* [HOW TO COMPLETE THIS TASK]: The answer is to be the lines below that lie between the line holding "Video frames at" and the line holding "Transcript, with fillers: It", inclusive, transcribed exactly and free of pictures.

─── INFORMATION GIVEN ───

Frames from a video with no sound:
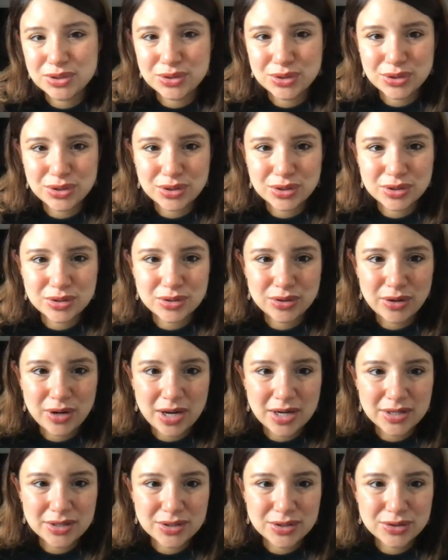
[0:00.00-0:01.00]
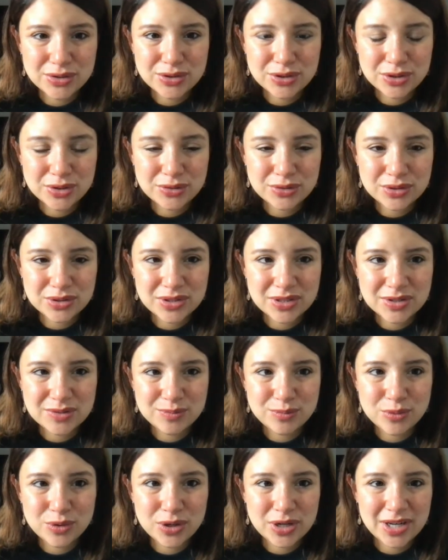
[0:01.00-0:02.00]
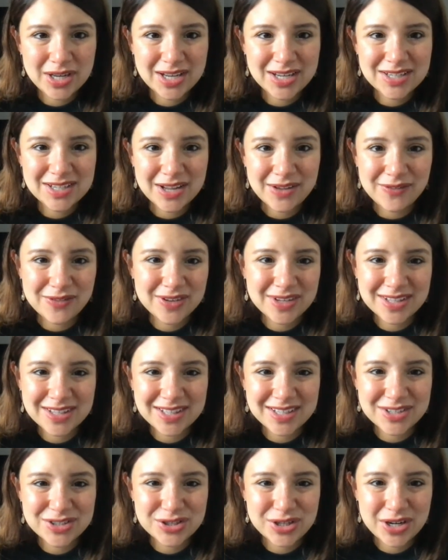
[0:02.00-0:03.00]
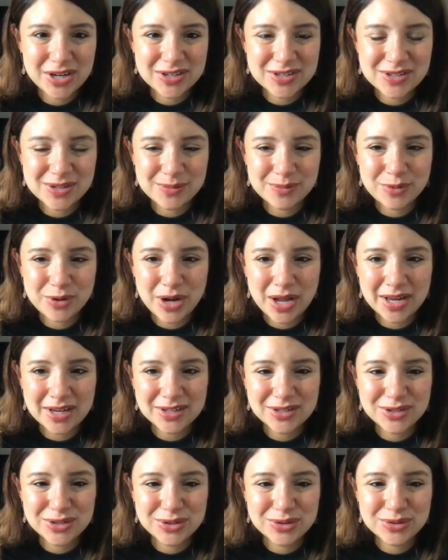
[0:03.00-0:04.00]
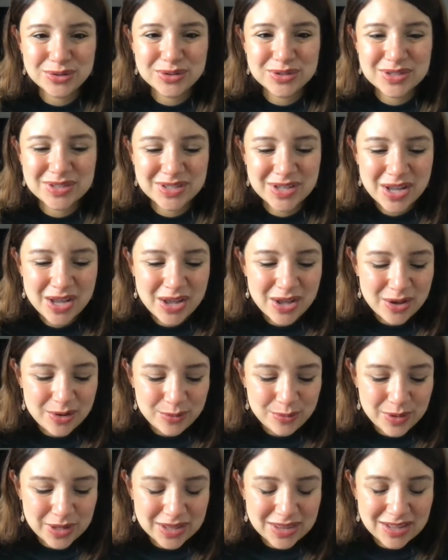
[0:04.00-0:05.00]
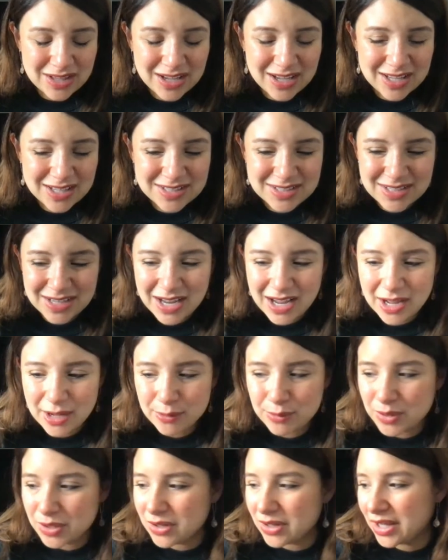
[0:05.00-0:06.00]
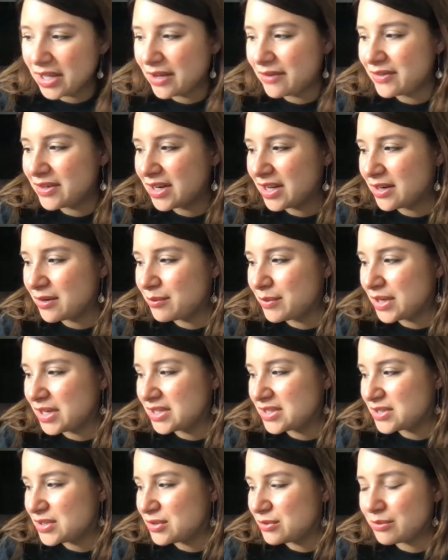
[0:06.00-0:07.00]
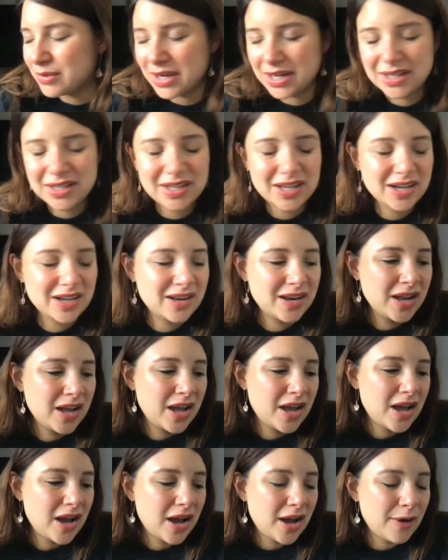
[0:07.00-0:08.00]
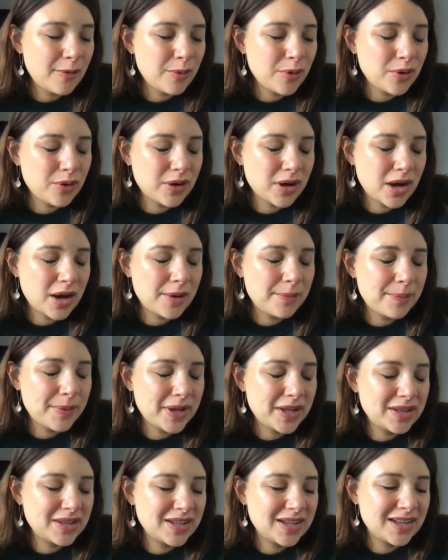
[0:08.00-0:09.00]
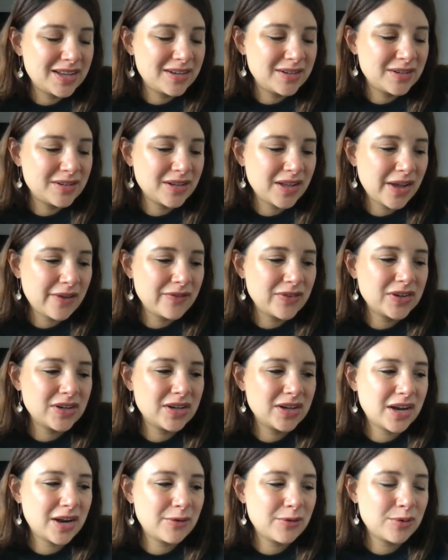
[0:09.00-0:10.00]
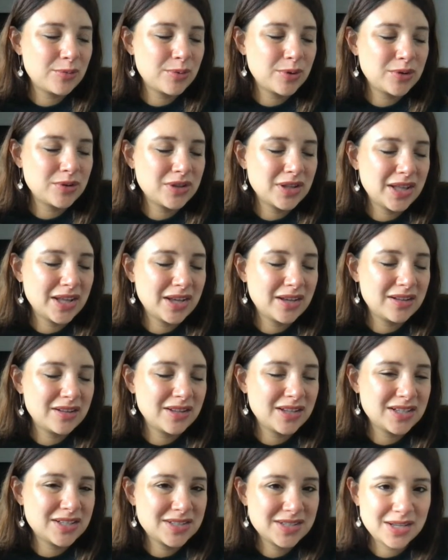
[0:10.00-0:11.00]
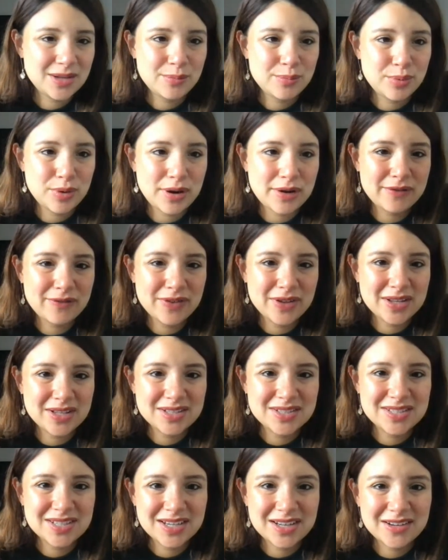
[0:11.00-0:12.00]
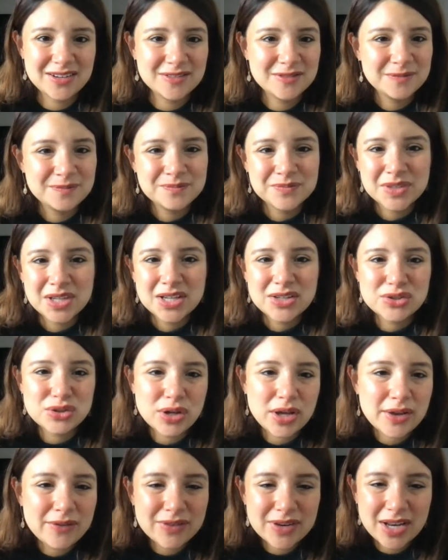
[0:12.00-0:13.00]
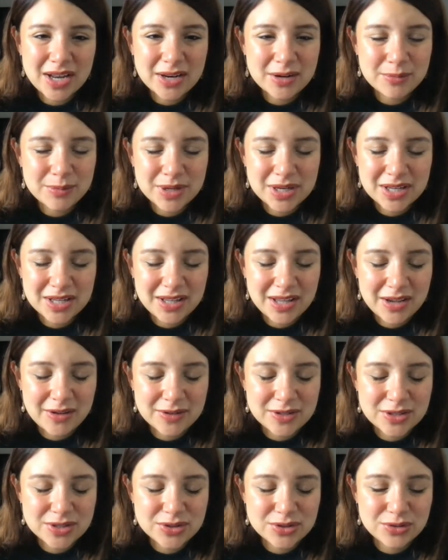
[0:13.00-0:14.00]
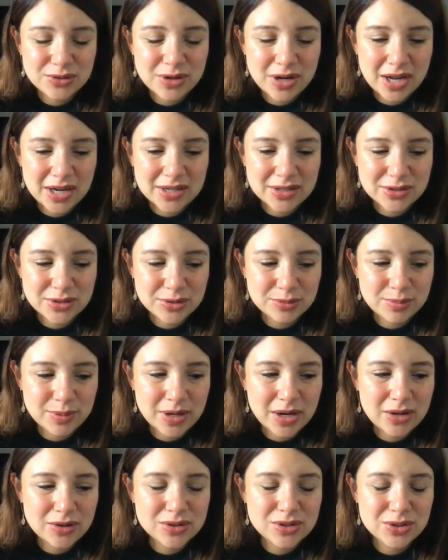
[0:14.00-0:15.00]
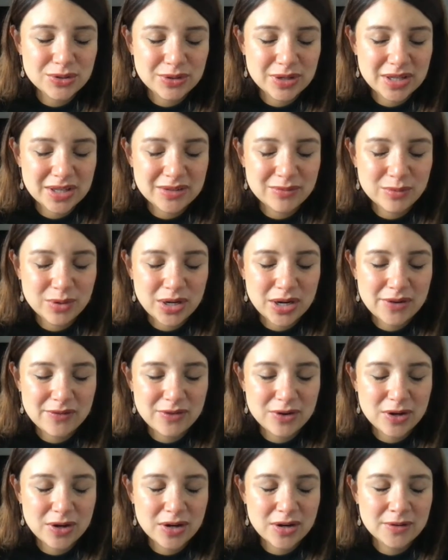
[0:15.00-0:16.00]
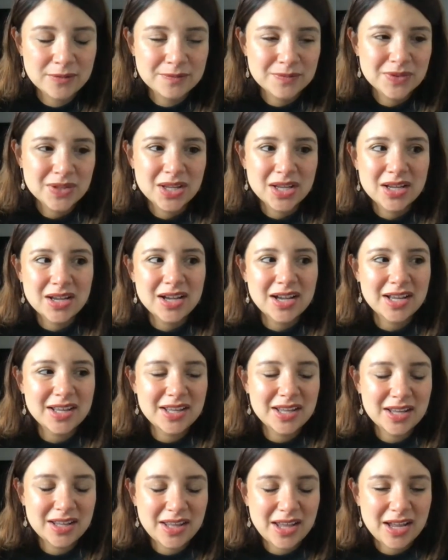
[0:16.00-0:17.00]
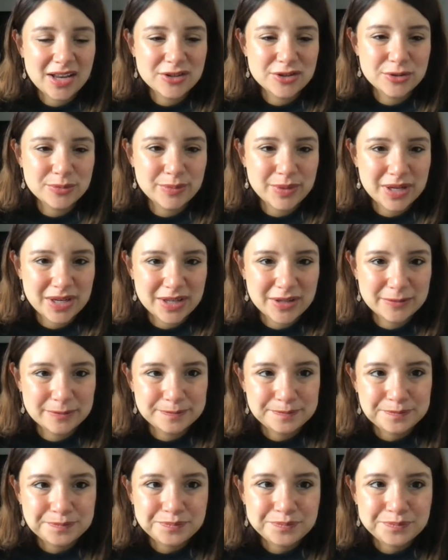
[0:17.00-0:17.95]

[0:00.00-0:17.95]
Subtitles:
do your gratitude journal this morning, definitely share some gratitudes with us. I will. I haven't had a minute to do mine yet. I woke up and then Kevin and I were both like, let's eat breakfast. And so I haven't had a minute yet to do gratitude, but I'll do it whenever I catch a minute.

───
─── INFORMATION GIVEN ───

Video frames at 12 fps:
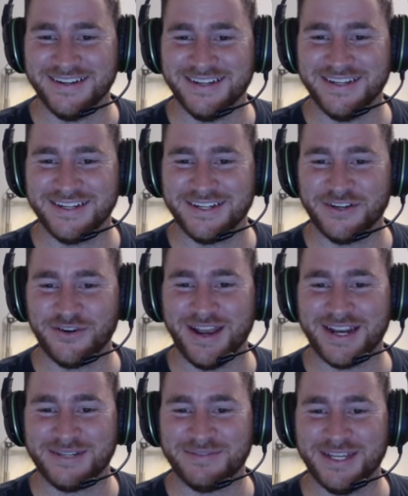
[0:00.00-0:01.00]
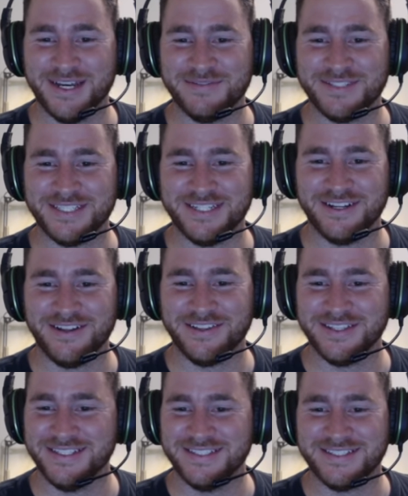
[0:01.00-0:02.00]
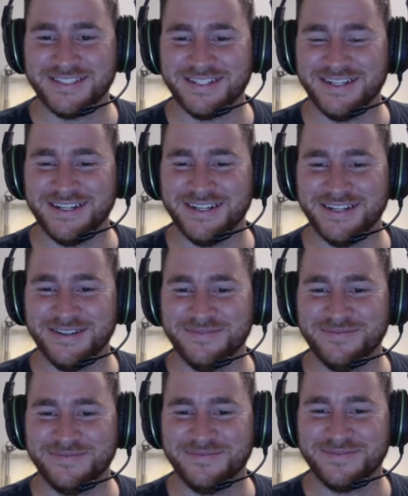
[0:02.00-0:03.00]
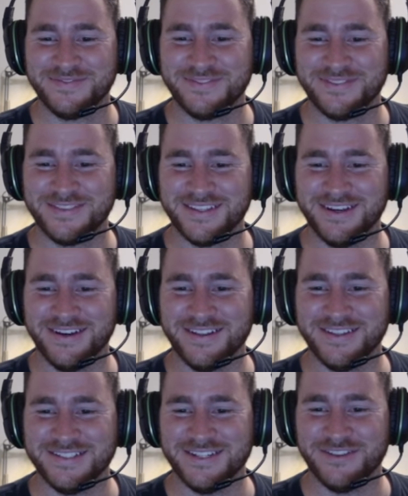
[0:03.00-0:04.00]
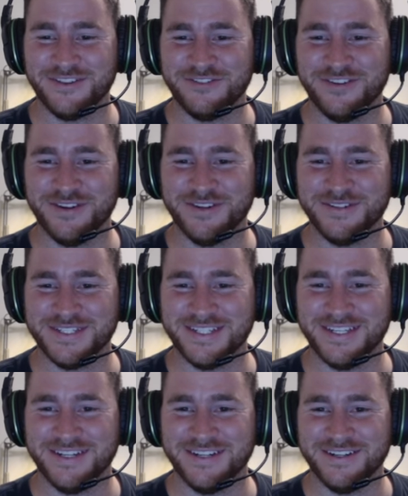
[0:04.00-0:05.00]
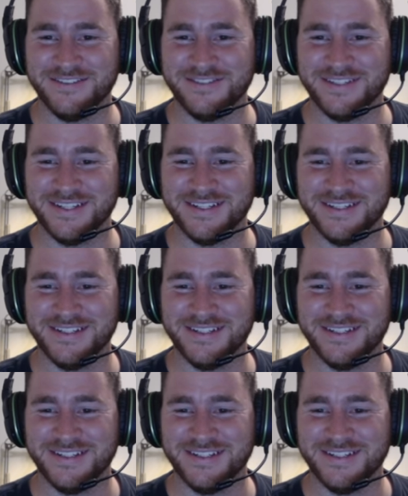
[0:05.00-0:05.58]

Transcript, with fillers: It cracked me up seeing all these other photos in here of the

───

* [WRITTEN REPLY]:
Video frames at 12 fps:
[0:00.00-0:01.00]
[0:01.00-0:02.00]
[0:02.00-0:03.00]
[0:03.00-0:04.00]
[0:04.00-0:05.00]
[0:05.00-0:05.58]

Transcript, with fillers: It cracked me up seeing all these other photos in here of the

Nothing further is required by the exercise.